After the Covid-19 pandemic, world health leaders agreed to work together to strengthen global health systems, but negotiations for a new agreement have stalled.
How prepared is the world for another pandemic Photo: Archive
Five years ago, the world heard the first reports of a mysterious flu-like illness that emerged in Wuhan, China, now known as Covid-19. The ensuing pandemic killed more than 14 million people and sent shockwaves through the world economy.
Although world health leaders acknowledged that another pandemic was not a matter of “if” but “when” and pledged to work together, negotiations on a new pandemic agreement to provide a firm basis for future international cooperation, have stagnated in 2024. Instead, other global public health threats and emergencies have been identified during this time, The Guardian reports.
If a new pandemic threat emerges in 2025, experts are not yet convinced that we will fare any better than the last one.
New health threats emerge frequently. World health leaders have declared an outbreak of mpox in Africa, becoming an international public health emergency in 2024. At the end of the year, teams of specialists were investigating a potential outbreak of an unknown disease in a remote area of the Democratic Republic of Congo, about which are now believed to be cases of severe malaria and other diseases exacerbated by acute malnutrition.
“The health care workforce has taken a big hit”
Maria van Kerkhove, acting director of preparedness and prevention for epidemics and pandemics at the World Health Organization (WHO), is concerned about the bird flu situation – the virus does not spread from person to person, but there has been an increasing number of infections humans last year.
While there is a well-established international monitoring system, specifically focused on influenza, surveillance in sectors such as trade and agriculture, where humans and animals mix, is not comprehensive enough, she says.
“The seasonal flu started circulating, we had a mpox emergency, we had Marburg, we had cholera, we had earthquakes, we had floods, measles, diphtheria, dengue, Oropouche. Health systems are really buckling under the weight and our health workforce globally has really taken a big hit. Many have left. Many suffer from PTSD. Many died“, says the researcher.

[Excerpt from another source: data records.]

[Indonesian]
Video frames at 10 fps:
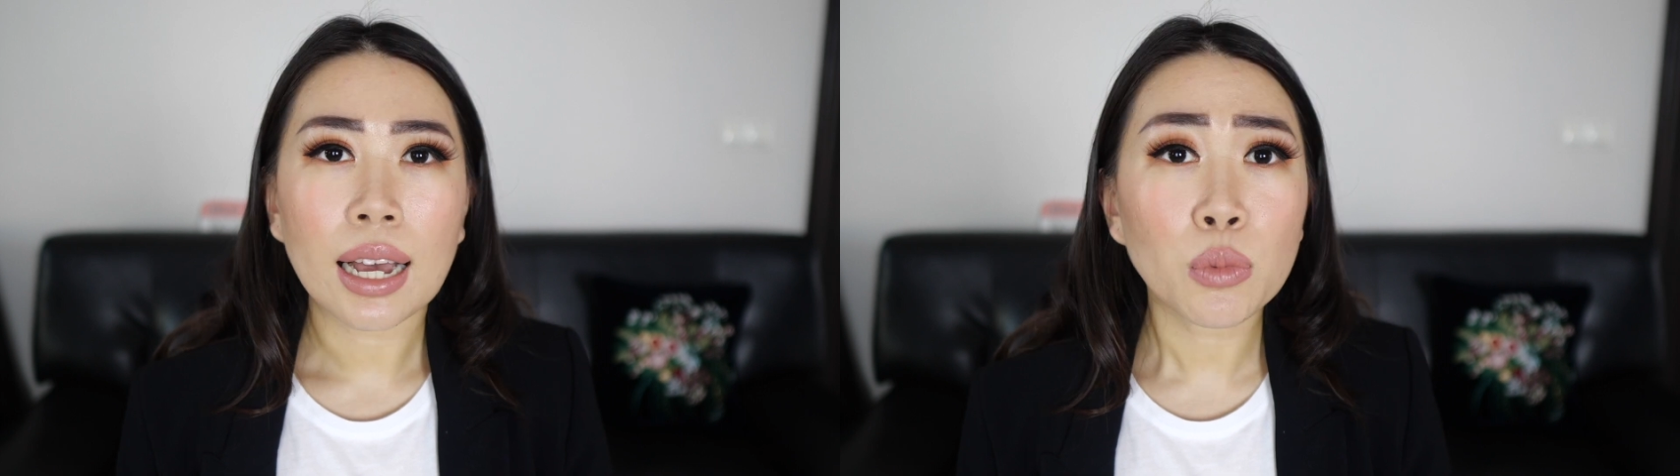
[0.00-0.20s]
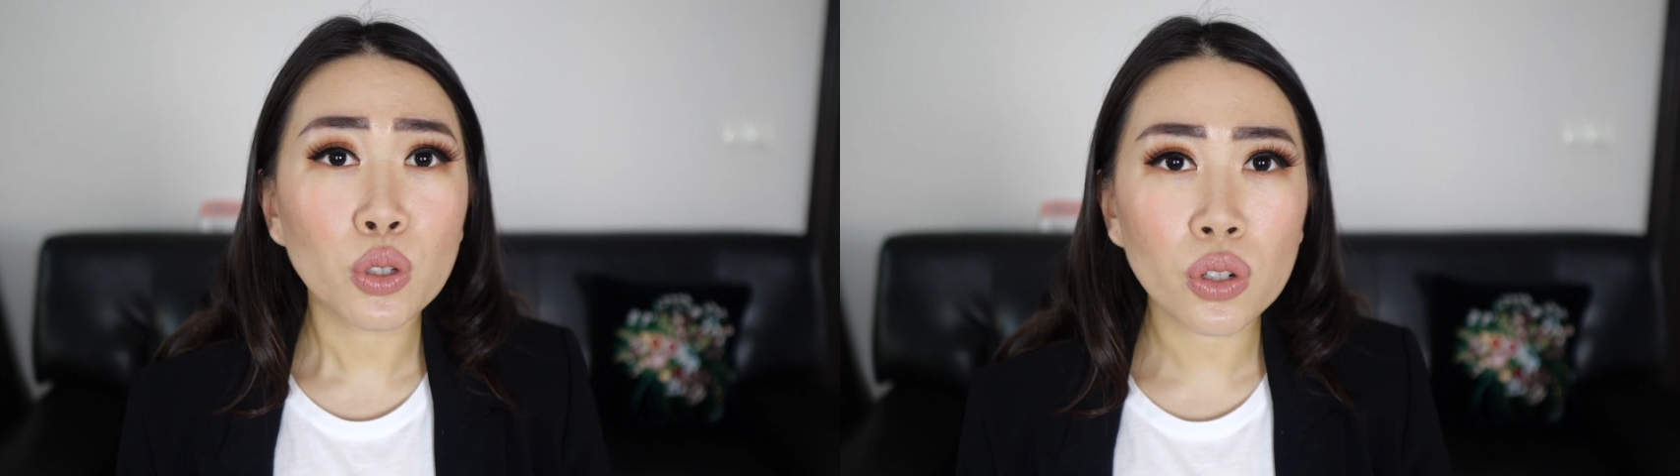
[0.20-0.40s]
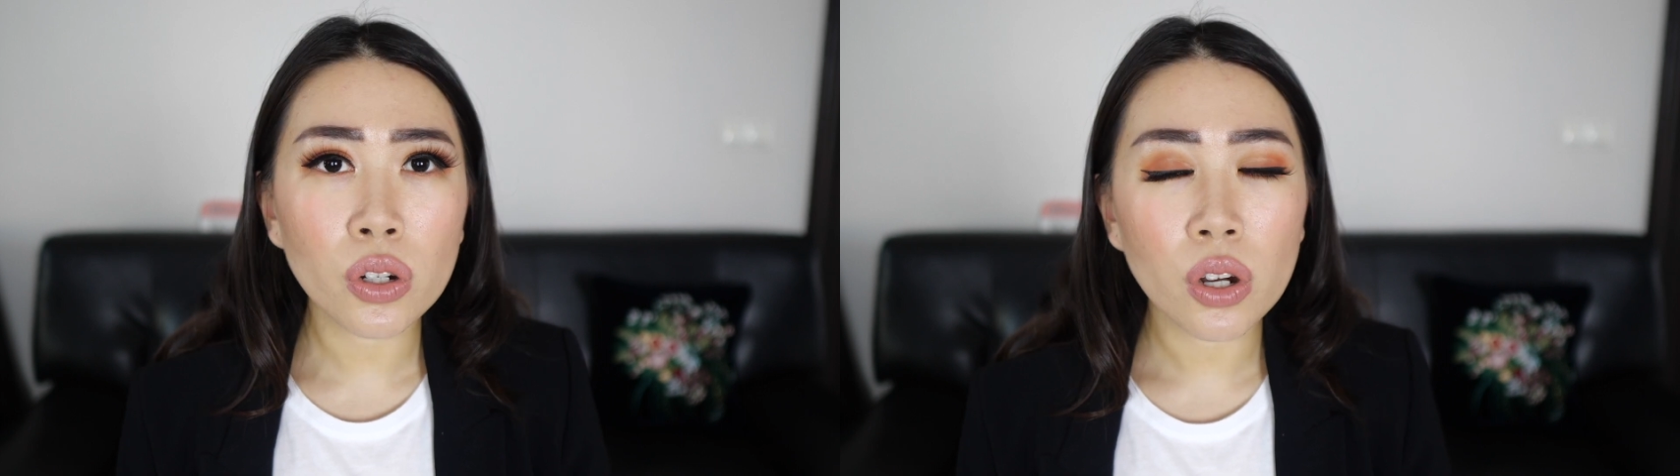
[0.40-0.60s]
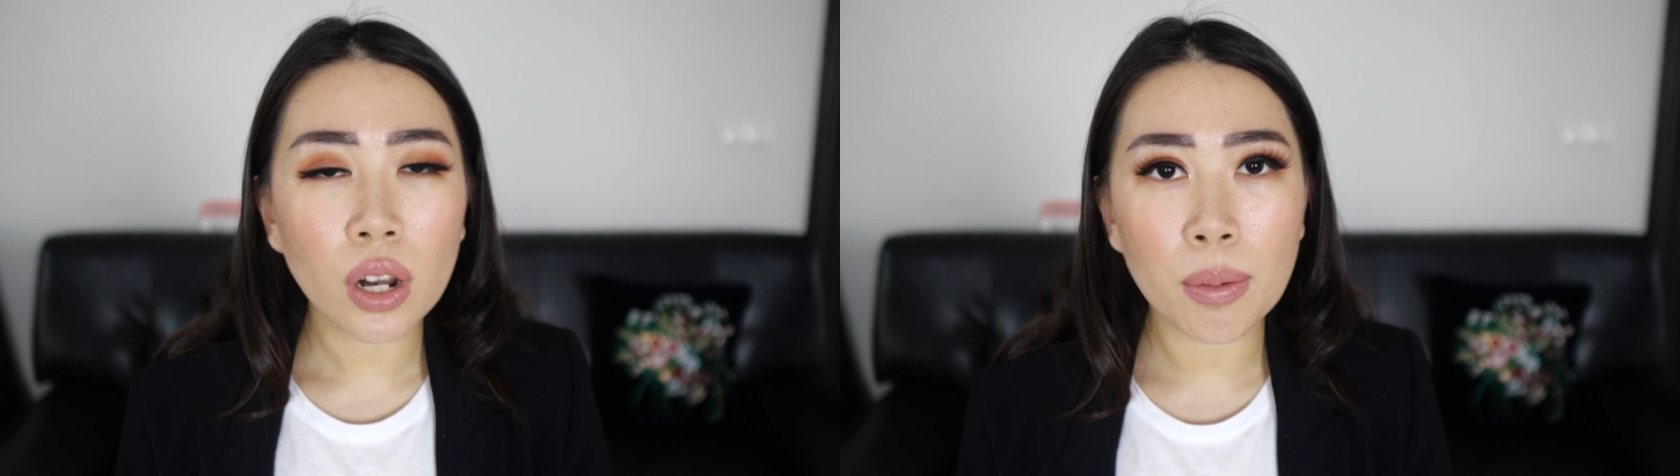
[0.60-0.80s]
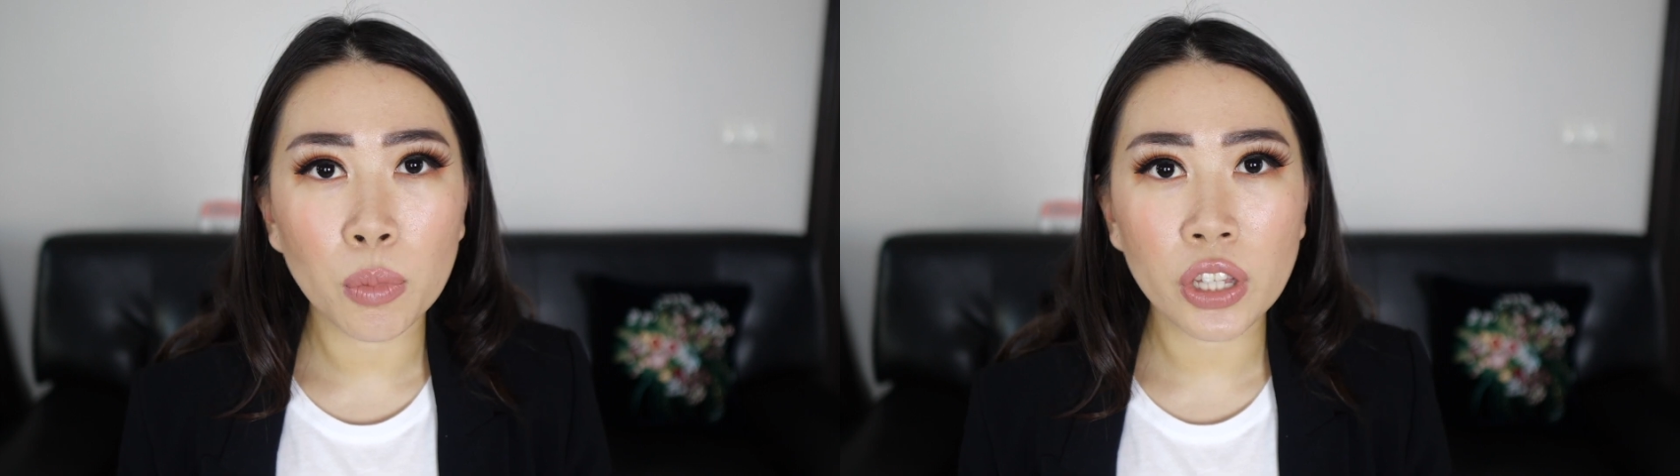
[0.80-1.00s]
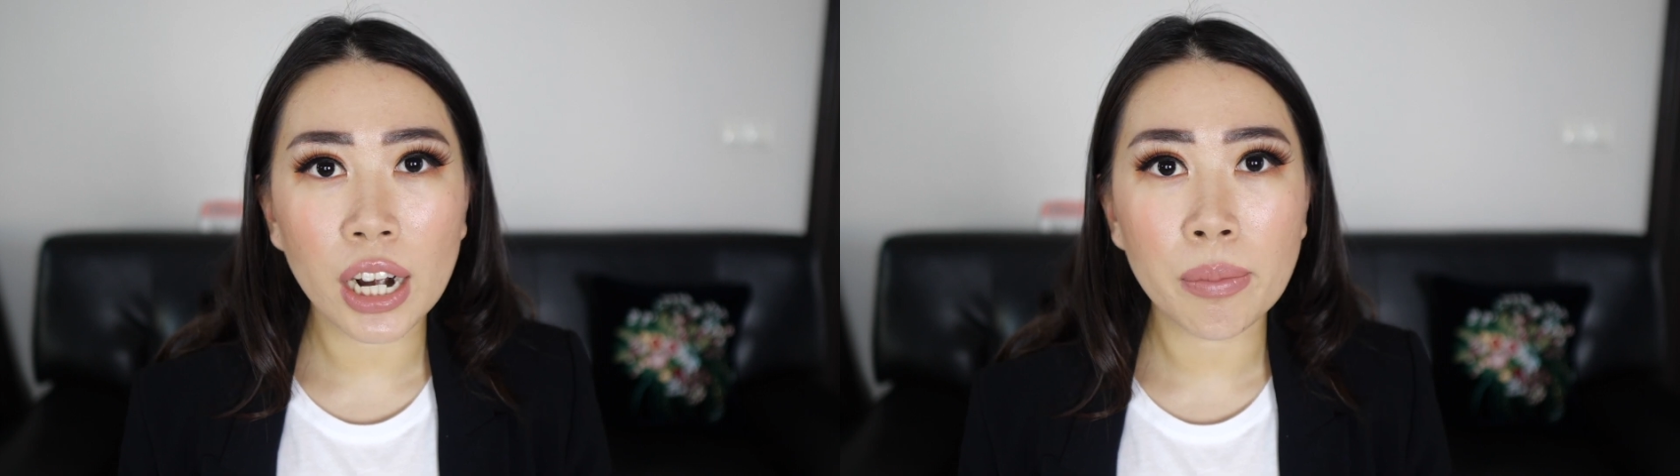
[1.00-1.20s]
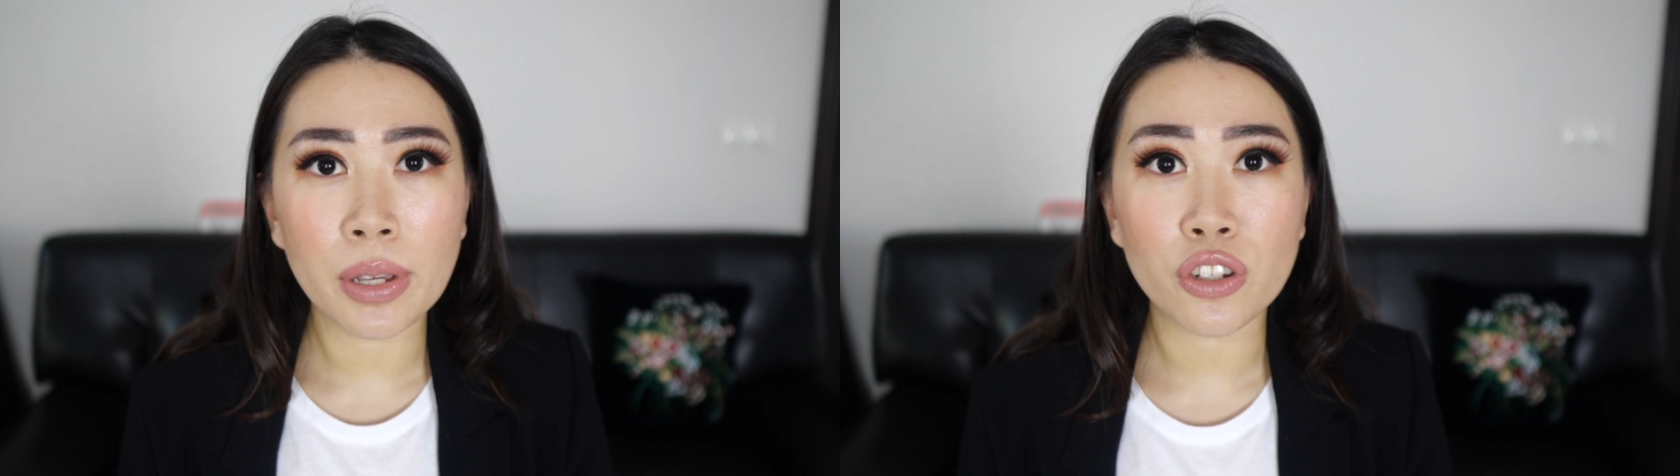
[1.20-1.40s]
Kamu tuh rambutnya lebih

Experts’ conclusion: “The world is not ready for a new pandemic”
The world has never been in a better position when it comes to the expertise, technology and data systems to quickly detect a threat, says Van Kerkhove. Expanding genomic sequencing capabilities in most countries around the world and better access to medical oxygen and infection prevention and control remain “really big wins” after the Covid-19 pandemic, she adds.
“On the other hand, I think that the difficulties and traumas that we all went through with the Covid pandemic and other outbreaks, in the context of war and climate change and economic and political crises, show that we are not ready to face another pandemic“, says Maria van Kerkhove.

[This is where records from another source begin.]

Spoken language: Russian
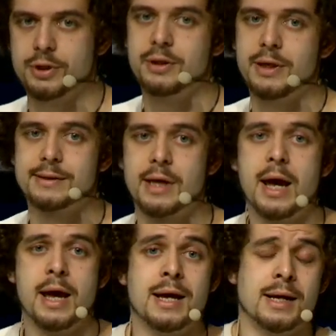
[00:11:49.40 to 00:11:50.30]
И вот одна из
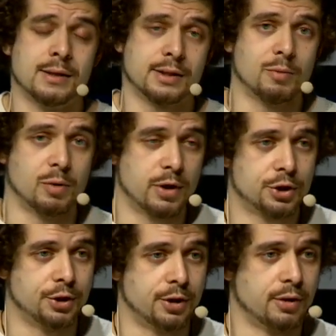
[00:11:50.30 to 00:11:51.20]
самых
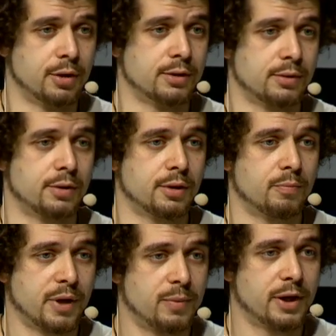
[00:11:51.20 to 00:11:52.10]
больших
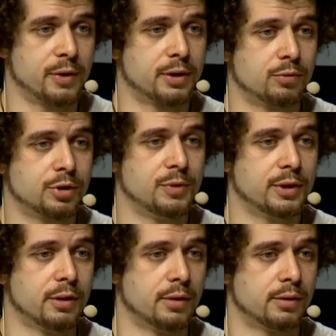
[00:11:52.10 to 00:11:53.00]
э, проблем – это вот
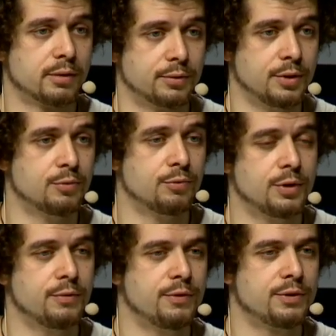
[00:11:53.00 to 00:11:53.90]
именно не,
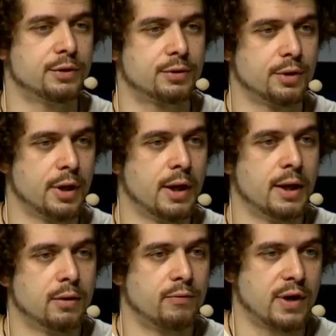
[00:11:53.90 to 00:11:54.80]
не видят
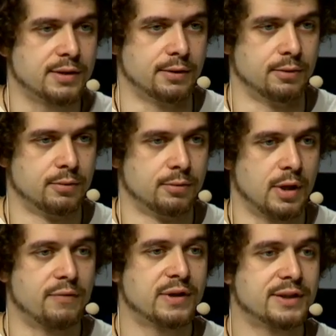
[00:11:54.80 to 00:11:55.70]
фазы.
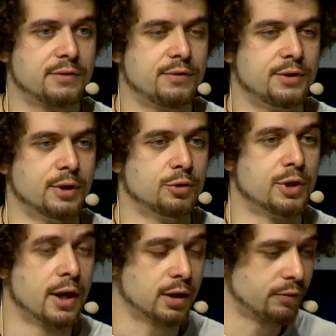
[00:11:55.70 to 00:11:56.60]
А фазы есть везде. То
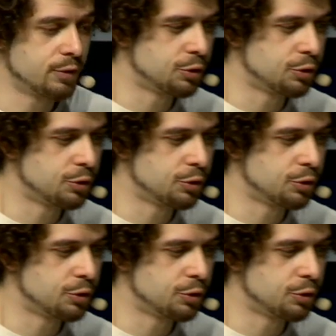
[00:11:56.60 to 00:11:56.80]
есть когда вы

The long-term solution, she says, is “about getting the right level of investment. It’s about correcting that sense of urgency. It’s about making sure the system is not fragile.”
The Minister of Health of Rwanda, Dr. Sabin Nsanzimana, faces two major disease outbreaks in 2024: the public health emergency of mpox in Africa and another 66 cases of Marburg virus in his own country.
He also co-chairs the board of the Pandemic Fund, established in November 2022 as a funding mechanism to help poorer countries prepare for emerging pandemic threats.
If the next pandemic comes in 2025, he warns: “Unfortunately, no, the world is not ready. Since the Covid public health emergency ended, too many political leaders have turned their attention and resources to other challenges. We are once again entering what we call the cycle of neglect. People forget how costly the pandemic has been in lives and economies and fail to heed its lessons.”
He says the Pandemic Fund “it urgently needs more resources to accomplish its mission“. It received requests from low- and middle-income countries totaling $7 billion to fund investments in pandemic preparedness and response, up from $850 million available.
In 2022, WHO began negotiations for a new pandemic agreement to provide a firm basis for future international cooperation. But the talks failed to produce a result by the original deadline of the annual World Health Assembly in May 2024.